Along with her industry expertise, Toppel wields an incredibly upbeat personality and a superior degree of compassion for her crew.
“I take a lot of pride in my guys,” she says. “When productions come in from LA, they are so impressed with our work ethic and what we do. I protect my people and my union to make sure that Chicago remains a vital film center.”
Also read, Local 476 elections reflect unprecedented growth.
Customized OSHA 10 Training
Members who work in the Local 476 Greens Department handle just a few of the more than thirty job categories represented by the union. But on the first day of training, they begin with a class that has little to do with bulldozers or rototillers.
Or so it seems.
“We’ve instituted mandatory OSHA 10 training for every member at their orientation,” says Matthys. “So when they come into the local, they’re already apprentices.”
OSHA 10 is a ten-hour program created by the Occupational Safety and Health Administration, an organization that represents the name behind the acronym. The program was originally designed to help employees recognize and avoid safety hazards in the construction industry. But at Local 476, it has been customized for maximum effectiveness.
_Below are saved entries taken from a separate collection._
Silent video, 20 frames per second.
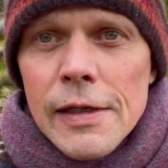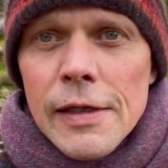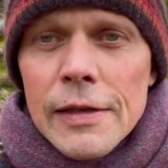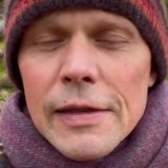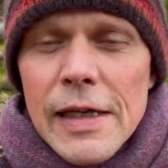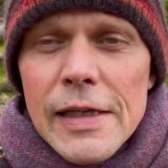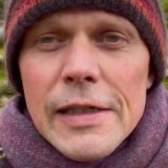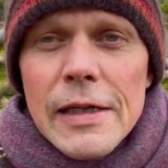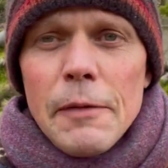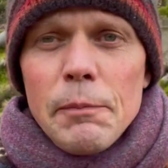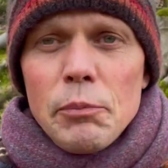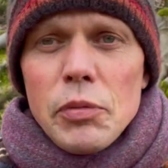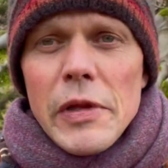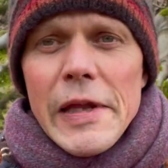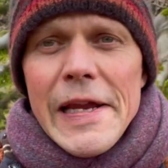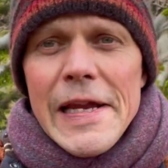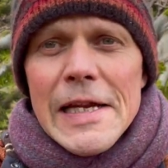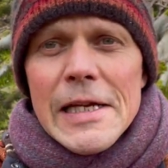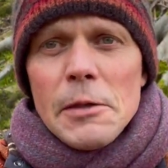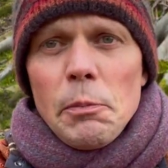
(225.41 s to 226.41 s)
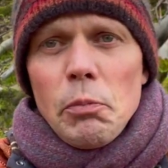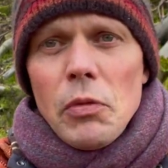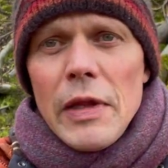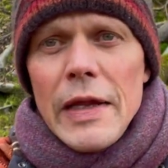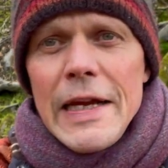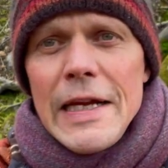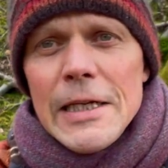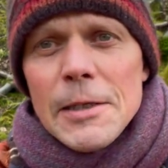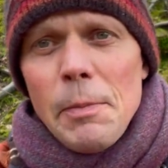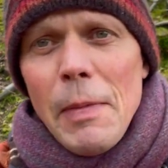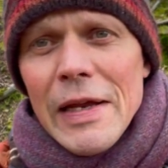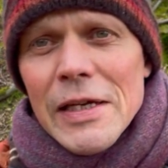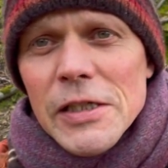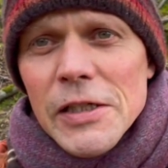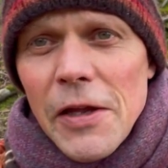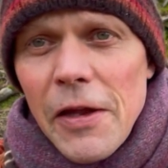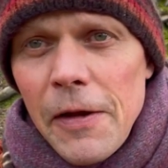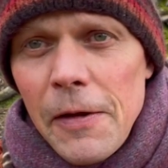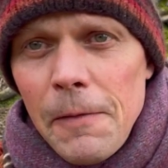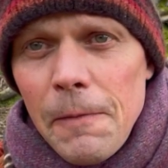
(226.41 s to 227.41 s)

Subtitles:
They said, "Please, please, mister,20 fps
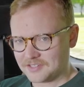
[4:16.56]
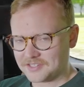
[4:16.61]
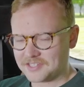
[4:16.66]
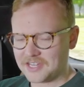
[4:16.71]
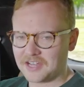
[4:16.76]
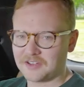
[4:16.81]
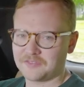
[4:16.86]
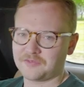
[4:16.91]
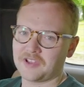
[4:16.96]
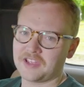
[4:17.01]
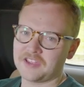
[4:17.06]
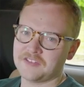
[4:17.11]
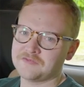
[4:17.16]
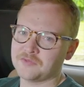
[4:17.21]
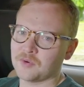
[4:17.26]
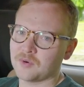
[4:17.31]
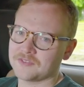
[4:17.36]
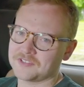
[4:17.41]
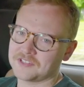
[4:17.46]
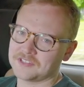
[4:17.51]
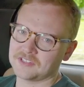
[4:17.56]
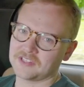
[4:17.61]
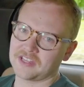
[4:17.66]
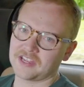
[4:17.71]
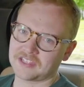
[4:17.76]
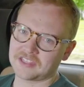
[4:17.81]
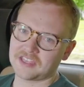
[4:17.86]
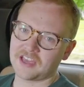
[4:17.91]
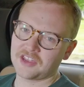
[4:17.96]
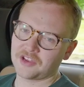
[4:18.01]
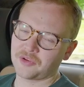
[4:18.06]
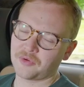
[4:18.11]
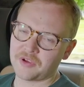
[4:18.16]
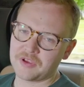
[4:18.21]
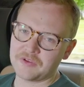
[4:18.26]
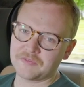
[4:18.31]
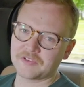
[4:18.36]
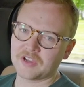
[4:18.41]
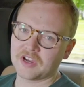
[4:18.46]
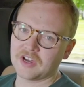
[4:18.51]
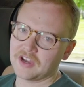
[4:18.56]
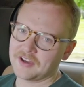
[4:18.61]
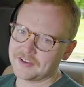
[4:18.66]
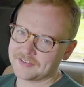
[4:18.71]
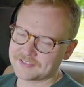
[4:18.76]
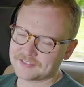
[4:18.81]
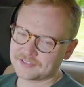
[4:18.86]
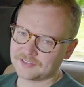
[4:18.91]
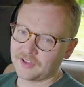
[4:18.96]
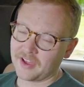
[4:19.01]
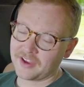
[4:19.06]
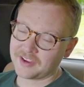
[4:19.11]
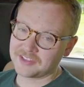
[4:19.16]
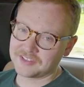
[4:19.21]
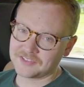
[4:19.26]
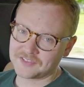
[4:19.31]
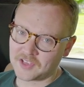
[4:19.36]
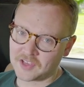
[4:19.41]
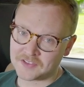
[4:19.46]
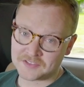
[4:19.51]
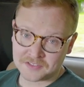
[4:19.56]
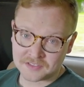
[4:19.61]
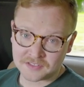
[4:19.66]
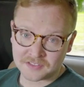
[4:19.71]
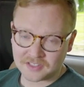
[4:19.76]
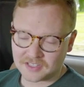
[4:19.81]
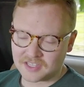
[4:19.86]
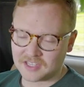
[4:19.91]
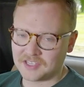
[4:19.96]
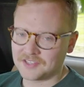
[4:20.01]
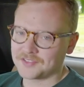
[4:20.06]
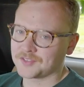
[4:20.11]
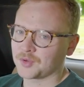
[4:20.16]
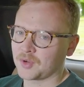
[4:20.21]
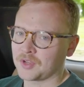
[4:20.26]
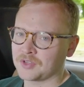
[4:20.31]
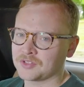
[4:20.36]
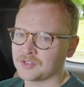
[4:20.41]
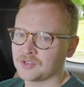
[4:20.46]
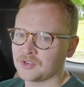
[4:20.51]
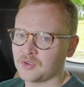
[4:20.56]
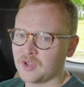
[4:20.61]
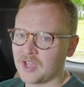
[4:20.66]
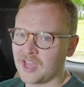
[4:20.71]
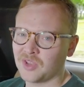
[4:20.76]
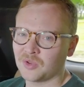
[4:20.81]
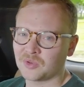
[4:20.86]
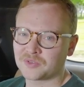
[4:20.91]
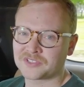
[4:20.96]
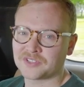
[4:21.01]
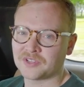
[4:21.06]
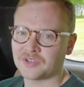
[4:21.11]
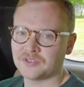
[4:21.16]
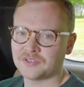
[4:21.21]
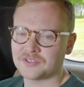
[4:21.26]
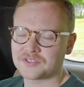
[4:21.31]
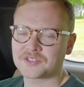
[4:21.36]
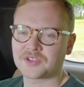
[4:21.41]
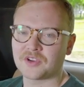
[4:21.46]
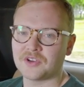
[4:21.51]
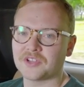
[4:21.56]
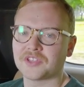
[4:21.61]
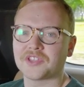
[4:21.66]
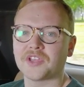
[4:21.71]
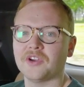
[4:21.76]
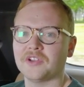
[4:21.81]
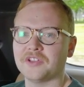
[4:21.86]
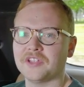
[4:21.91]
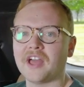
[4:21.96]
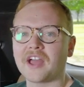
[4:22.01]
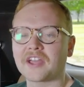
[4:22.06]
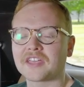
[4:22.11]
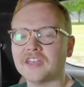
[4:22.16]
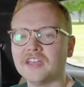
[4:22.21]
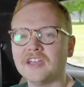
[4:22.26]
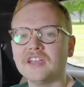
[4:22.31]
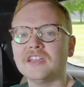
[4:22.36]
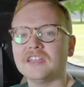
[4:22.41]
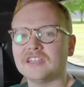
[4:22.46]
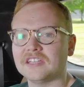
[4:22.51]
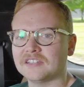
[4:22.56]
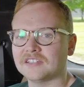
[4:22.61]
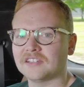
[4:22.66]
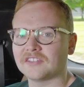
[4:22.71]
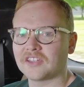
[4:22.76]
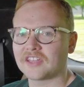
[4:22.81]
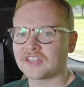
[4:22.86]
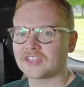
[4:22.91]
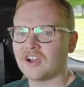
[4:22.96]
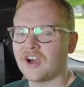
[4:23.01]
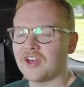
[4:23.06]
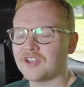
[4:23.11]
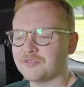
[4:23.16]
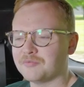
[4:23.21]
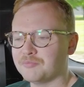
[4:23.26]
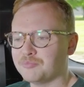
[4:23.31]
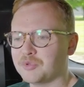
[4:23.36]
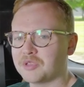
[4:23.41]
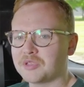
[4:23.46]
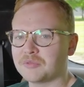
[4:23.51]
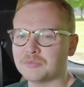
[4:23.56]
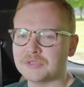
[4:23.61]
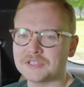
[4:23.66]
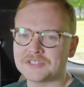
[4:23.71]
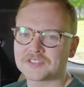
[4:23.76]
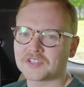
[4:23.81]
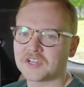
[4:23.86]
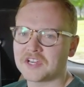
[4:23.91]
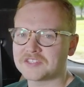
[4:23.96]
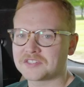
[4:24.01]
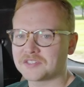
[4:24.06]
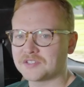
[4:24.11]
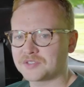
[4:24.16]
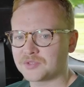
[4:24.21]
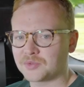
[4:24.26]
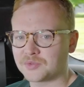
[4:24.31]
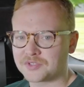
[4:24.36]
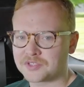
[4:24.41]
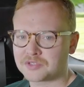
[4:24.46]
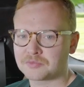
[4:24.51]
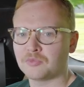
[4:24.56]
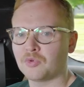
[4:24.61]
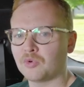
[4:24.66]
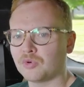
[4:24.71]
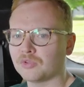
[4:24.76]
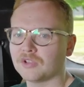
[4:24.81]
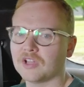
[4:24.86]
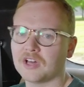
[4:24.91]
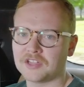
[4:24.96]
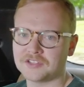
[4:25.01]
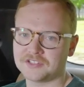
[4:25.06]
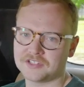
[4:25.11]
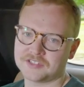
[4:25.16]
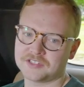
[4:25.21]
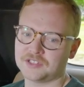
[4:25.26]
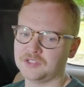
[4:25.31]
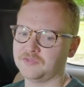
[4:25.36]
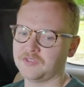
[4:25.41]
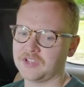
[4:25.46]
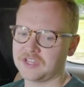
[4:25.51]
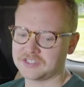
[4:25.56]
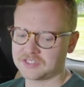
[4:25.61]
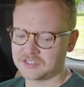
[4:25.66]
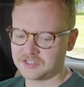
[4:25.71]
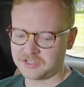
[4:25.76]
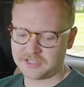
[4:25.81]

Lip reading: The Santa Fe falls into that category of cars like its cousin, the Kia Sorento, and also the Skoda Kodiaq, in that they're kind of big mid-sizes or small, large SUVs.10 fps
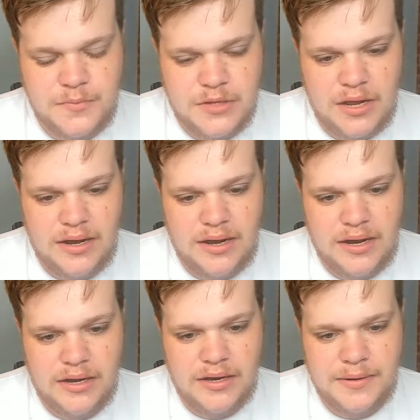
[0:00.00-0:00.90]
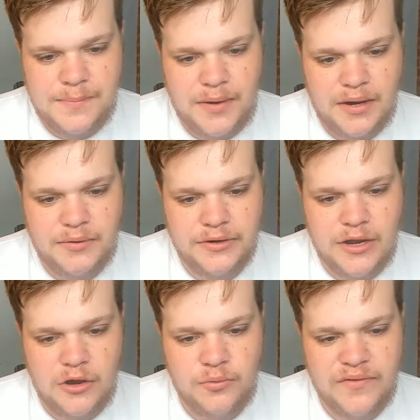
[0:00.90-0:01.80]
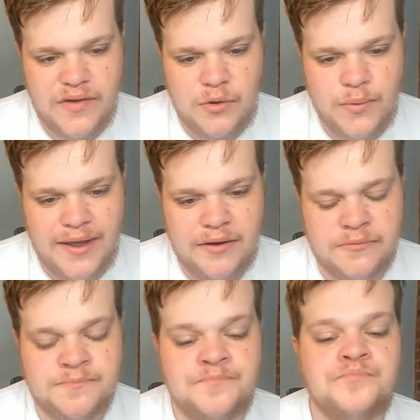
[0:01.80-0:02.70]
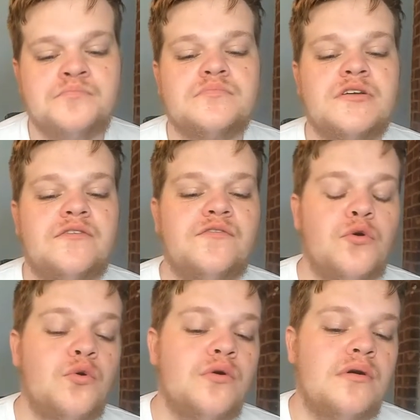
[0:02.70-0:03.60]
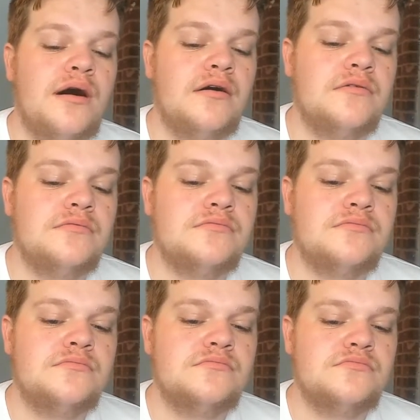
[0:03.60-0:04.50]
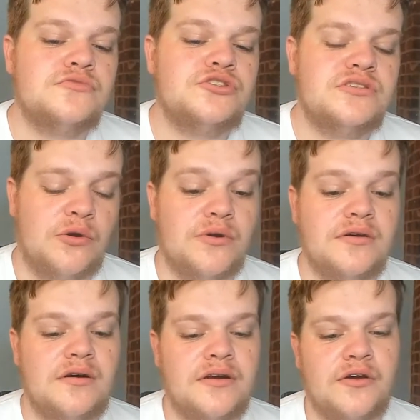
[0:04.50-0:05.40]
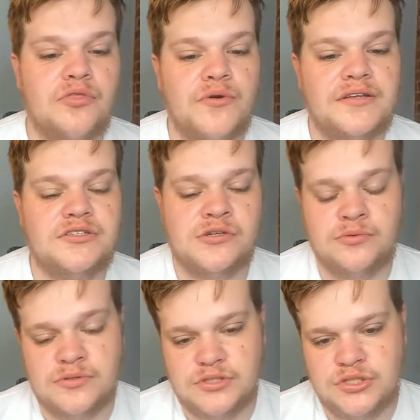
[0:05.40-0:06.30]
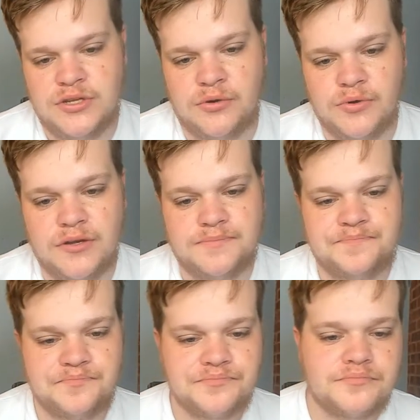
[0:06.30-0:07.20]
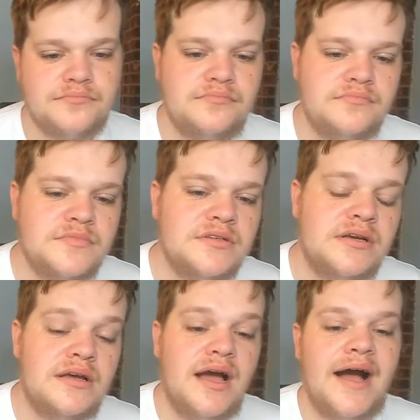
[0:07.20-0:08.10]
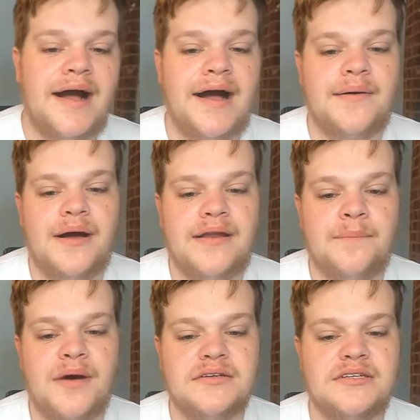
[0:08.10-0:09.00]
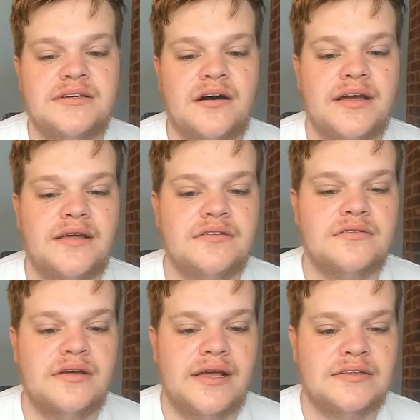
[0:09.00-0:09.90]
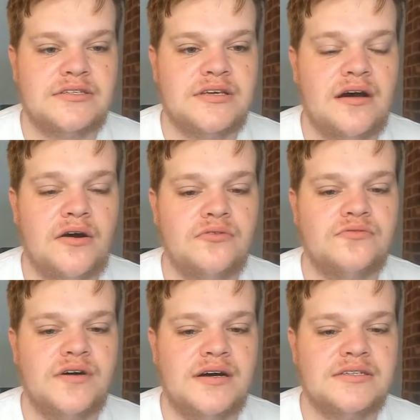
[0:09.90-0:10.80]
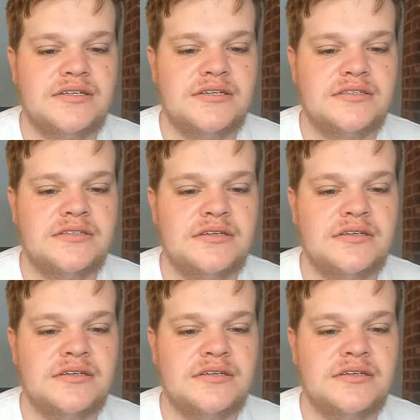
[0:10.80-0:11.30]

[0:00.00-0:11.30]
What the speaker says: But I'm going to go with a win for Stoke. I'm going to go 3-2 Stoke. And then Monday night, it's Hull versus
“Don McNichols has put together an OSHA 10 class that is created around the entertainment industry,” says Matthys. “Safety is number one.”
Besides the OSHA 10 material, Local 476 offers an extensive degree of industry-specific courses. The union keeps members up to speed with changing technology and occasionally partners with trade schools and universities to help students prepare for film careers.
According to Bradley Matthys, Local 476’s emphasis on training helps the Chicago film community maintain an incomparable level of service.
“I’ve been told so many times that we have some of the finest crews anywhere, period,” he says. “Not only are they highly skilled, but they’ve also got an incredible work ethic that never goes unnoticed. As we move forward, training and refresher courses and new opportunities are going to continue to be part of our main focus.”